Piloten klagen gegen Diskriminierung
Erstmals wird vor einem deutschen Gericht ein prominenter Rechtsstreit um das neue Antidiskriminierungsgesetz verhandelt. Drei Kapitäne klagen gegen die Lufthansa, weil die größte deutsche Fluglinie ihre Piloten bereits mit 60 in Rente schickt.
Der Fall ist ab Montag Thema vor dem Frankfurter Arbeitsgericht (Az.: 6 Ca 7405/06). Die Kläger werfen der Lufthansa vor, dass sie wegen ihres Alters benachteiligt werden. Die Piloten berufen sich dabei auf das seit August geltende Allgemeine Gleichbehandlungsgesetz (AGG). Der Fall ist juristisches Neuland. Das Urteil der Richter könnte als Grundsatzentscheidung auch für andere Branchen von erheblicher Bedeutung sein.
Die Altersgrenze für Piloten stelle eine "evidente unmittelbare Benachteiligung wegen des Alters im Sinne des AGG dar", heißt es in der Klageschrift, die der FTD vorliegt. Die Kapitäne wollen erreichen, dass sie bis zu einem Alter von 65 Jahren fliegen können.
Nach FTD-Informationen zielen die Kläger darauf ab, dass der Fall an den Europäischen Gerichtshof (EuGH) verwiesen wird. "Das könnte ein Präzedenzfall werden, bei dem der EuGH das letzte Wort hat", sagte Gregor Thüsing, Professor für Arbeitsrecht an der Universität Bonn.

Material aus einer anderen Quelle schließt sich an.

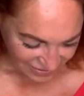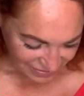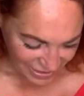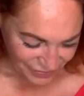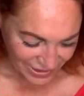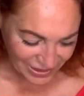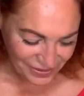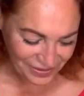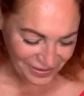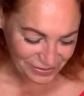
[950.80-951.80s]

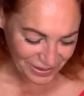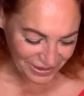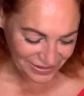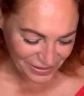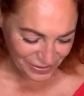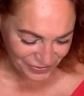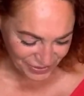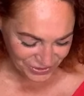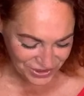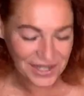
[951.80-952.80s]
Raphael says mix it with
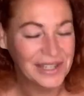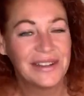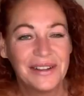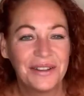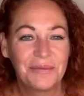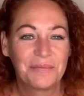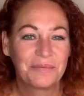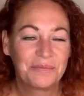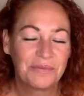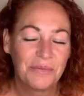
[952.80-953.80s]
your gin.
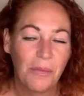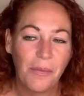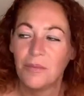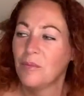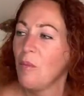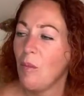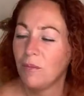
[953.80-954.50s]
Mm.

Die Bundesregierung hatte mit dem Gleichbehandlungsgesetz EU-Vorgaben erfüllt. Von vornherein war es umstritten; wegen verfassungsrechtlicher Bedenken hatte Bundespräsident Horst Köhler seine Zustimmung hinausgezögert. Die Einführung der Antidiskriminierungsregeln bereitet vielen Unternehmen große Umstellungsprobleme. Selbst Rechtsexperten sind unsicher, wie weitreichend die Vorgaben sind.
Die Lufthansa lehnt eine längere Beschäftigung ihrer Piloten ab. Die Fluggesellschaft beruft sich dabei auf den bestehenden Tarifvertrag und frühere Entscheidungen des Bundesarbeitsgerichts. "Wir halten uns an alle gültigen Verträge", sagte ein Lufthansa-Sprecher. Zudem sehe auch das Gleichbehandlungsgesetz Fälle vor, in denen eine Altersbeschränkung rechtens sei.
Dem widersprechen die Kläger. "Das Gesetz erlaubt nur in eng umgrenzten Ausnahmefällen eine Ungleichbehandlung wegen des Alters, und zwar nur dann, wenn diese erforderlich ist", heißt es in der Klageschrift. Die Anwaltskanzlei Helmig & Huschke, die den Fall betreut, vertritt insgesamt zwölf Piloten und will weitere neun Klagen nachreichen.
Die Pilotengewerkschaft Vereinigung Cockpit (VC) weist Forderungen nach einem späteren Rentenbeginn mit dem Hinweis auf Sicherheitsrisiken zurück. "Unser oberstes Ziel ist die Sicherheit", sagte ein VC-Sprecher. "Wir halten es für sinnvoll, mit 60 aufzuhören."
Das deutsche Recht und internationale Regeln gestatten die Ausübung des Pilotenberufs bis zum 65. Lebensjahr. Zudem sind für die Pilotenlizenz ohnehin regelmäßig medizinische und technische Checks vorgeschrieben.
An anderer Stelle hat die Lufthansa auf die strengeren Antidiskriminierungsregeln bereits reagiert: In ihrer Stellenausschreibung für Flugbegleiter fordert der Konzern mittlerweile nur noch ein Mindestalter von 18 Jahren. Bislang galt ein Alter zwischen 18 und 40 Jahren als Voraussetzung.
Auch in anderen Branchen gibt es vergleichbare Altersgrenzen, die mit dem neuen Gleichbehandlungsgesetz angefochten werden können. So dürfen beispielsweise niedergelassene Ärzte nur bis zu einem Alter von 67 Jahren Kassenpatienten behandeln. Allerdings soll diese Regel mit der Gesundheitsreform zumindest für Gebiete mit Ärzteknappheit außer Kraft gesetzt werden.